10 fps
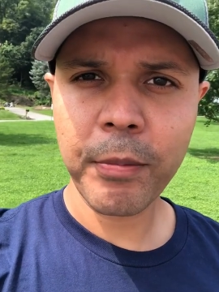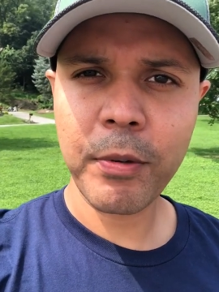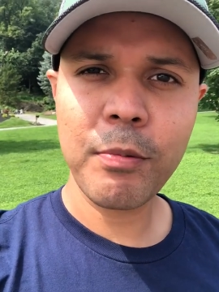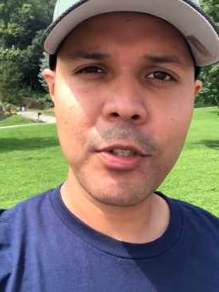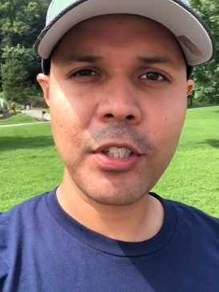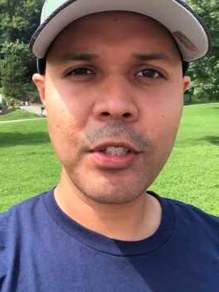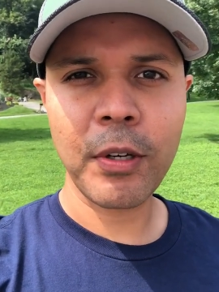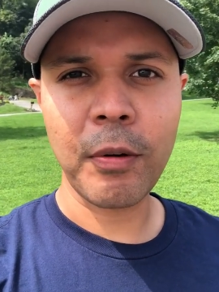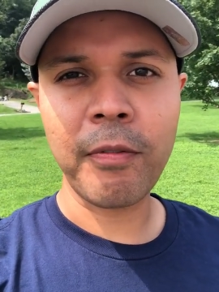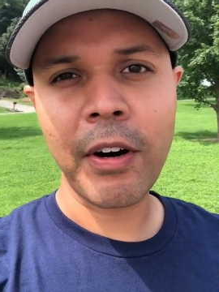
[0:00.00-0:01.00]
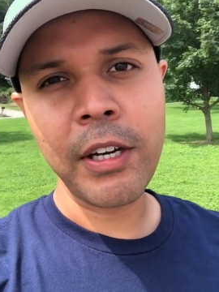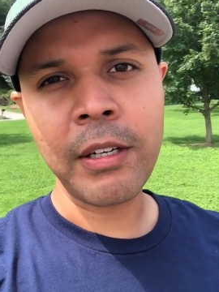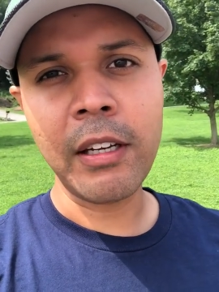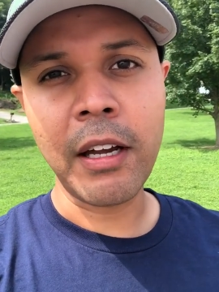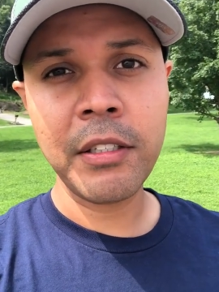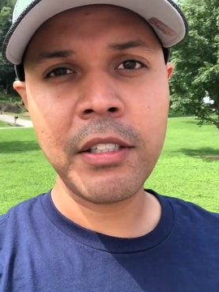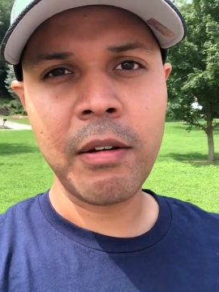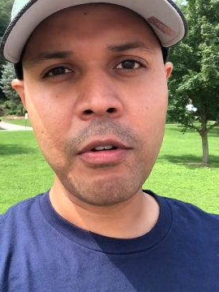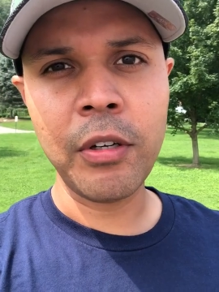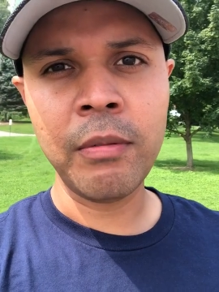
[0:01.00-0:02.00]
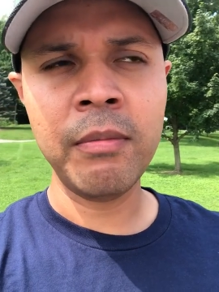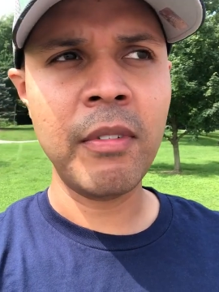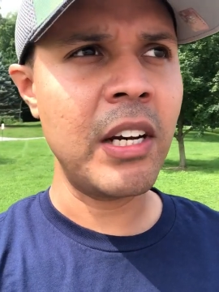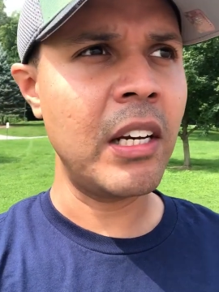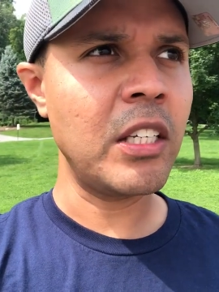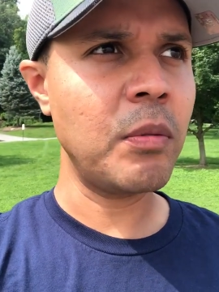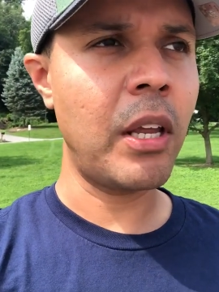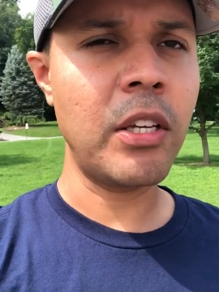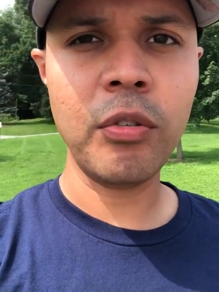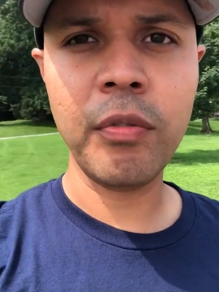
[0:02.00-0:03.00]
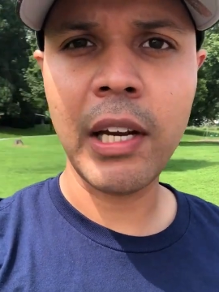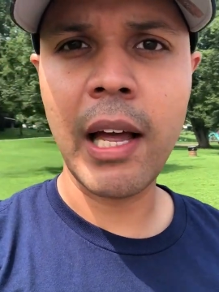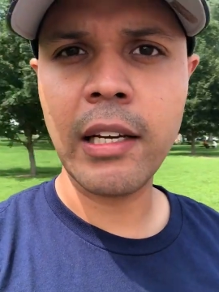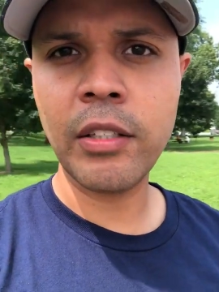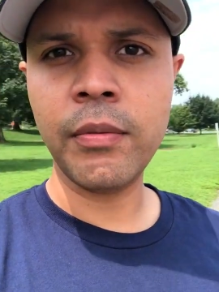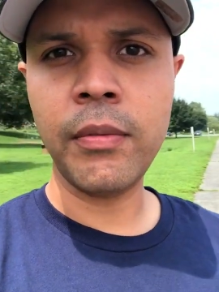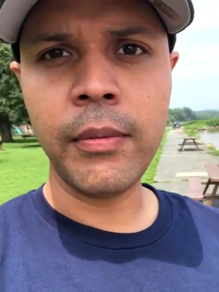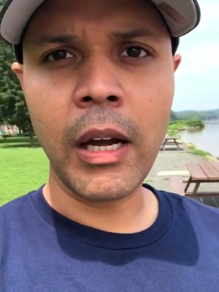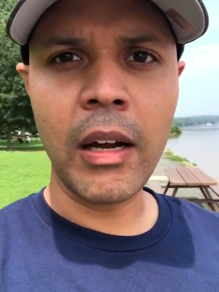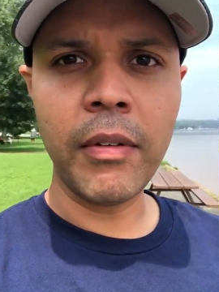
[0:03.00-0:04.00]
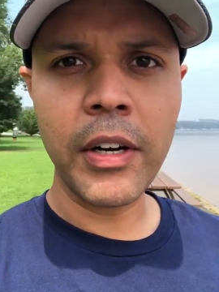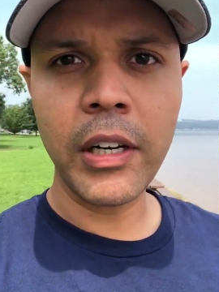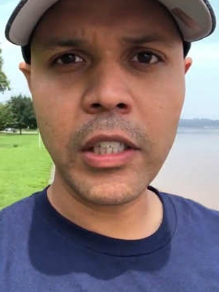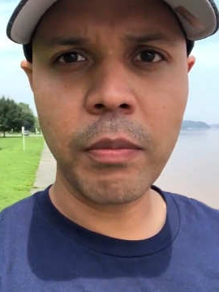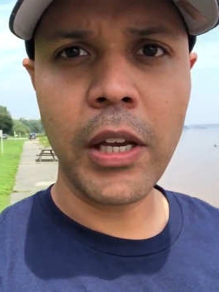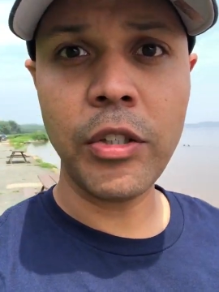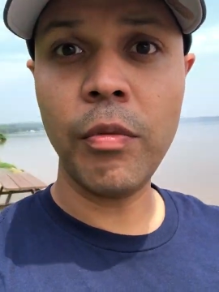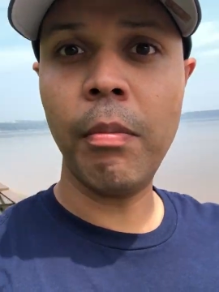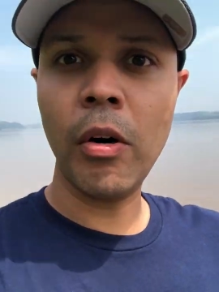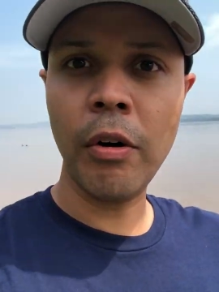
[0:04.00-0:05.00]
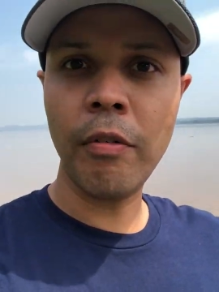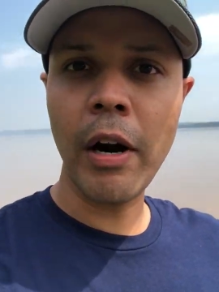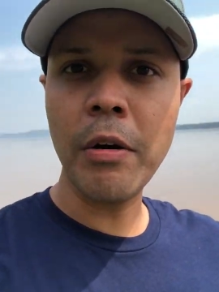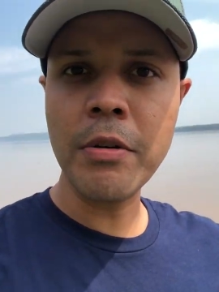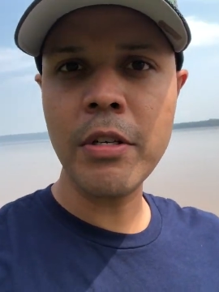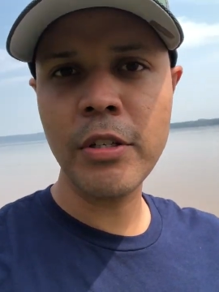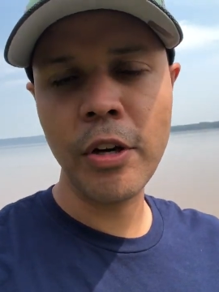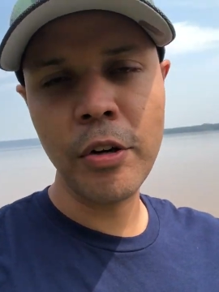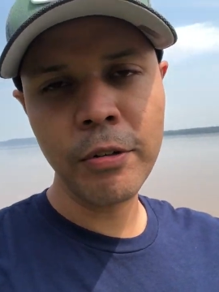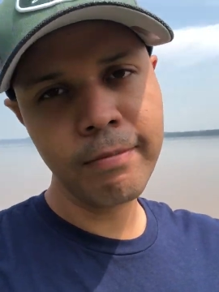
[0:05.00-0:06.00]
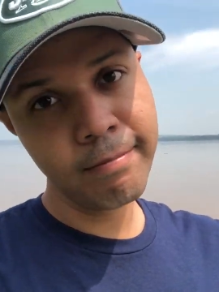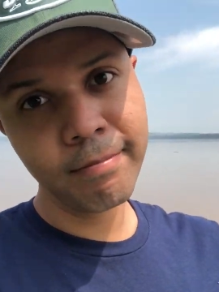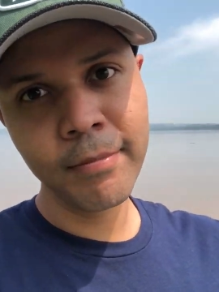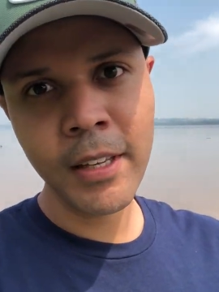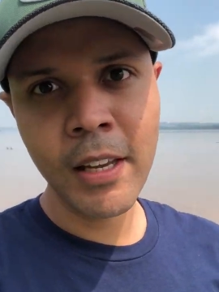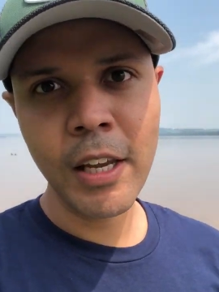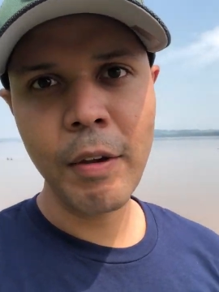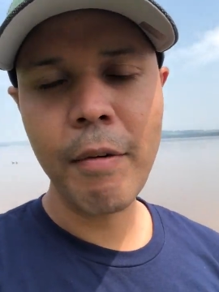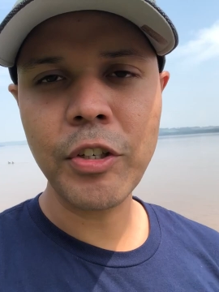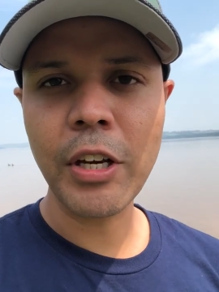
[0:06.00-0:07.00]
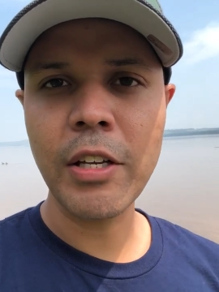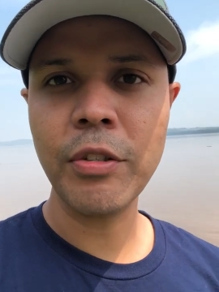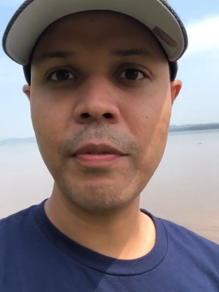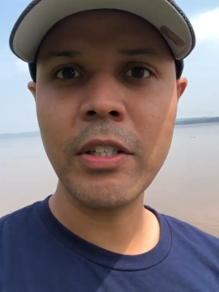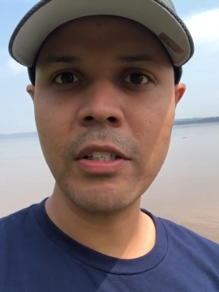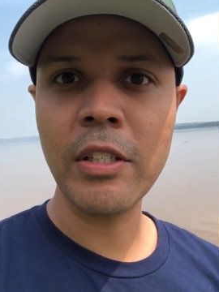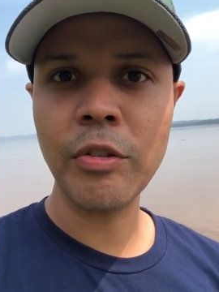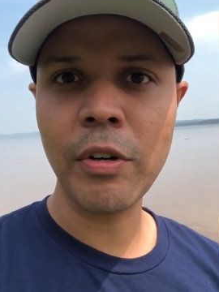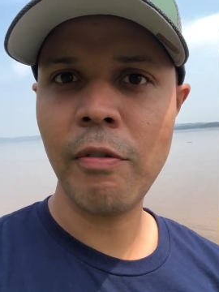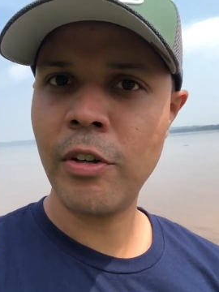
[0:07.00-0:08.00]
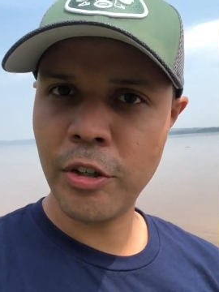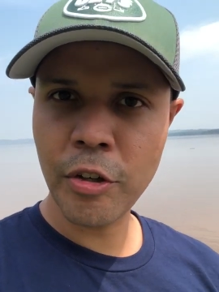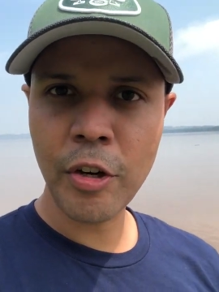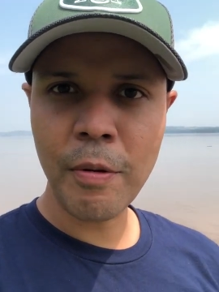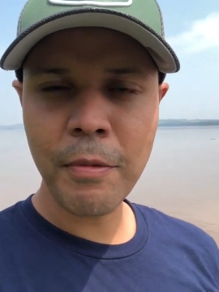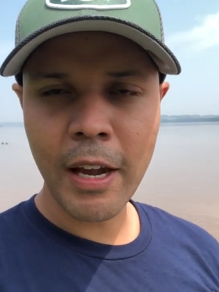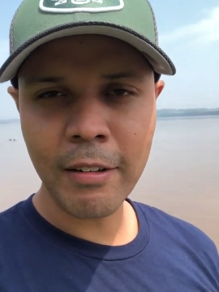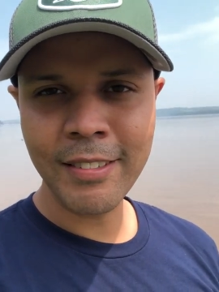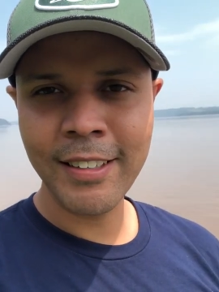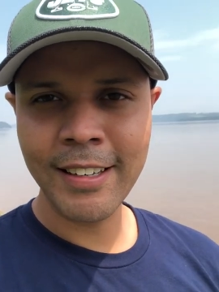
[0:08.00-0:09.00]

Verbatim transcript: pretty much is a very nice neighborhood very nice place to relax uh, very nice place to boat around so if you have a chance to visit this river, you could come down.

- [EXERCISE]:
Send back every line of the listing exactly. Omit the images.

- [SOLUTION]:
10 fps
[0:00.00-0:01.00]
[0:01.00-0:02.00]
[0:02.00-0:03.00]
[0:03.00-0:04.00]
[0:04.00-0:05.00]
[0:05.00-0:06.00]
[0:06.00-0:07.00]
[0:07.00-0:08.00]
[0:08.00-0:09.00]

Verbatim transcript: pretty much is a very nice neighborhood very nice place to relax uh, very nice place to boat around so if you have a chance to visit this river, you could come down.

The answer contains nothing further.